• Working data:
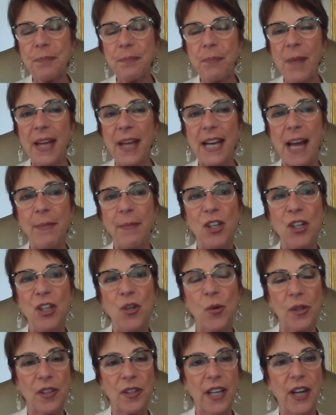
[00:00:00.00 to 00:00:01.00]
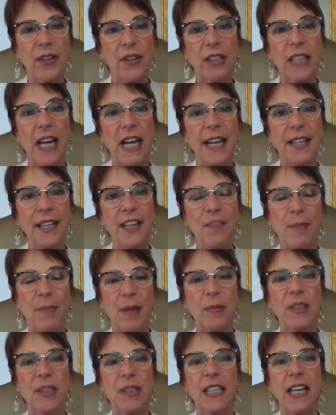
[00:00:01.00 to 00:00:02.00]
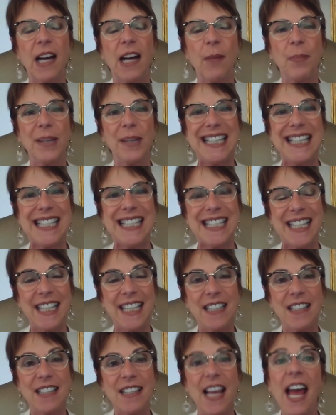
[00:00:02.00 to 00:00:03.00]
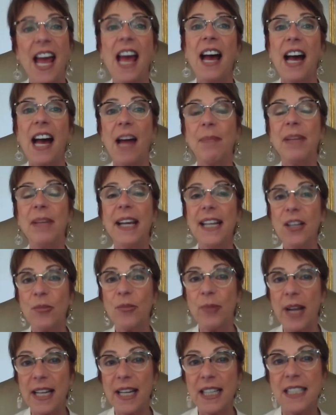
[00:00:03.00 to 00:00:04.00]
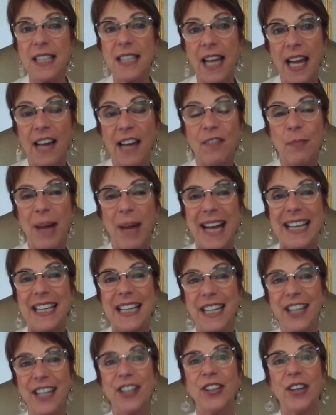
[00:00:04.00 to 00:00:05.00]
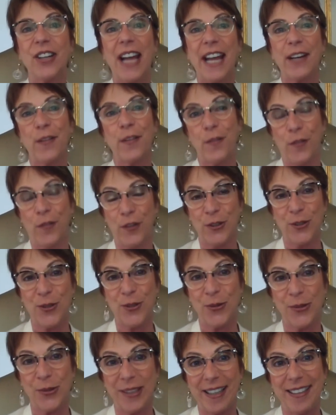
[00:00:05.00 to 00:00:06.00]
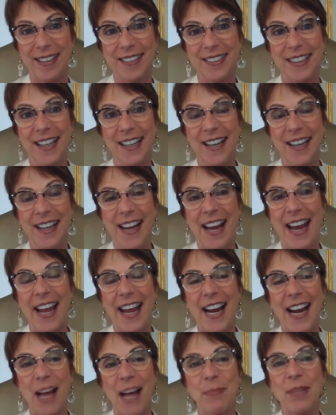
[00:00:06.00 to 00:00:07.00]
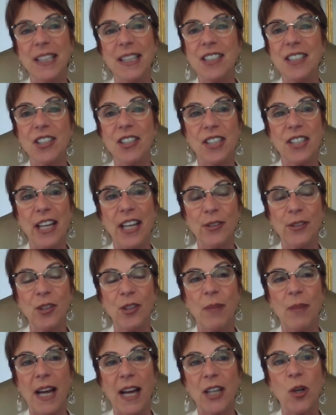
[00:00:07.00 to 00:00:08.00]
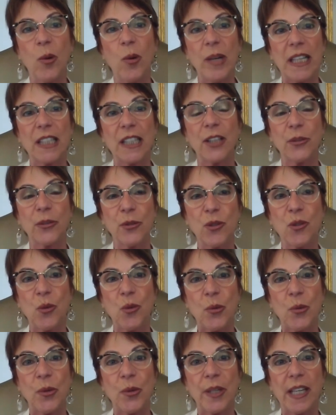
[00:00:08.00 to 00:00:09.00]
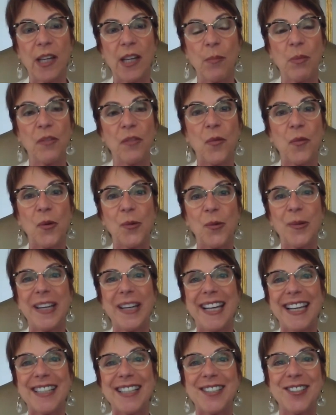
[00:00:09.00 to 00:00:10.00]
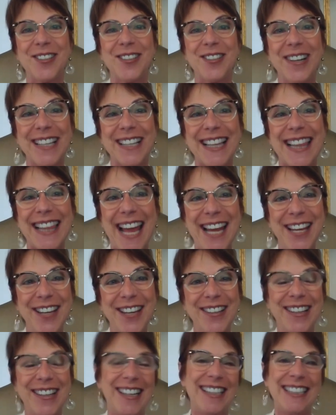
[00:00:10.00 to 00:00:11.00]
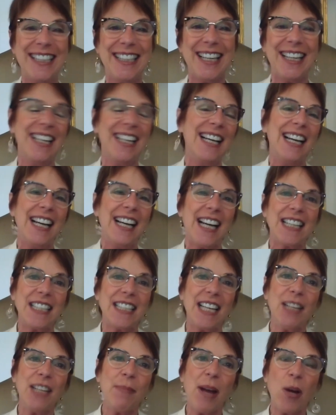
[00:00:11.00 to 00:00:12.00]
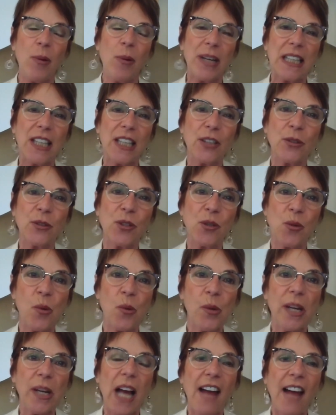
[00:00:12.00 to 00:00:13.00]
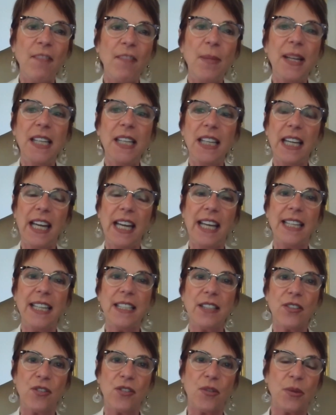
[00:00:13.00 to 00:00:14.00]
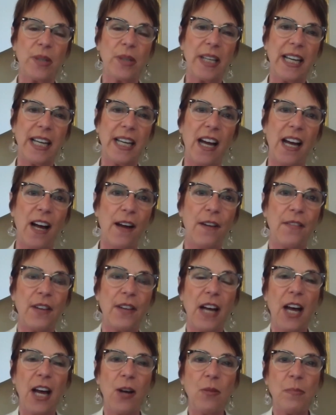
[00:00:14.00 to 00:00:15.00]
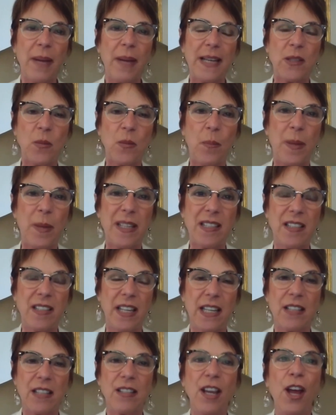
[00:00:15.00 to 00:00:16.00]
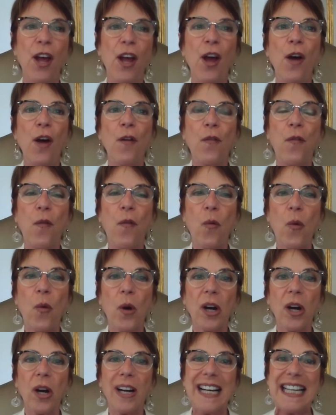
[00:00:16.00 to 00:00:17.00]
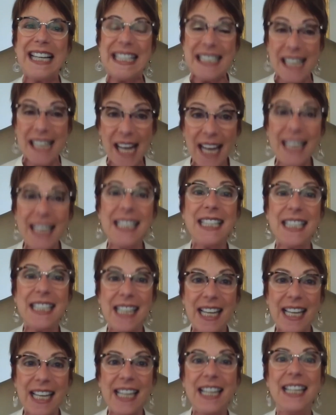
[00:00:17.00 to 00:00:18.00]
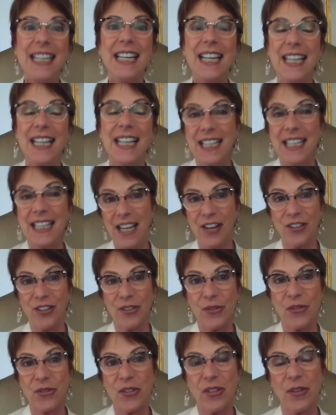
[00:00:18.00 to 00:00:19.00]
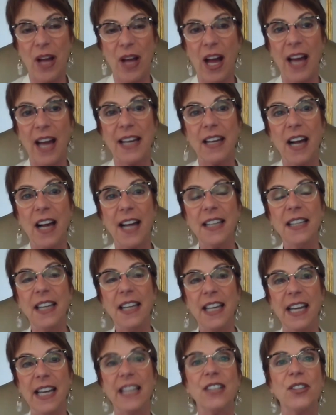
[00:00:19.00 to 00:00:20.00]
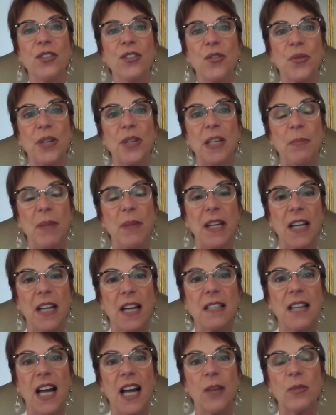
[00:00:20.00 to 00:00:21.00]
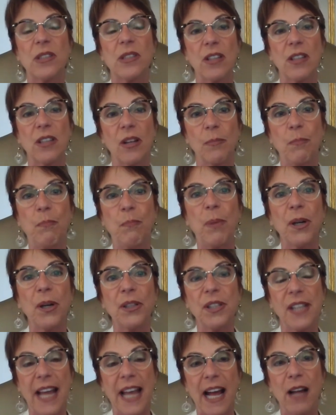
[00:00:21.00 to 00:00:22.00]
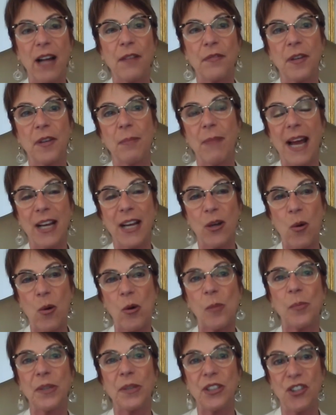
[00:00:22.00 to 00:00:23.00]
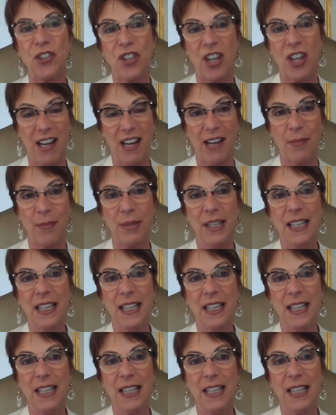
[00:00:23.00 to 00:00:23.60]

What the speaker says: I'm in North Carolina. I've been with the company since I'm getting ready to have my year anniversary. And I'm going to just tell you my quick little story before we get started. Thank you, Kanya. I'll tell you my quick little story. I've been in the industry of home-based business for 19 years. I got in the industry because I was burned out from my corporate job.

• Aim of the task:
Transcribe only this stretch of the data: the line with "[00:00:13.00 to 00:00:14.00]", the line with "[00:00:23.00 to 00:00:23.60]", and every line in between. Leave out the pictures.

• Answer for this exercise:
[00:00:13.00 to 00:00:14.00]
[00:00:14.00 to 00:00:15.00]
[00:00:15.00 to 00:00:16.00]
[00:00:16.00 to 00:00:17.00]
[00:00:17.00 to 00:00:18.00]
[00:00:18.00 to 00:00:19.00]
[00:00:19.00 to 00:00:20.00]
[00:00:20.00 to 00:00:21.00]
[00:00:21.00 to 00:00:22.00]
[00:00:22.00 to 00:00:23.00]
[00:00:23.00 to 00:00:23.60]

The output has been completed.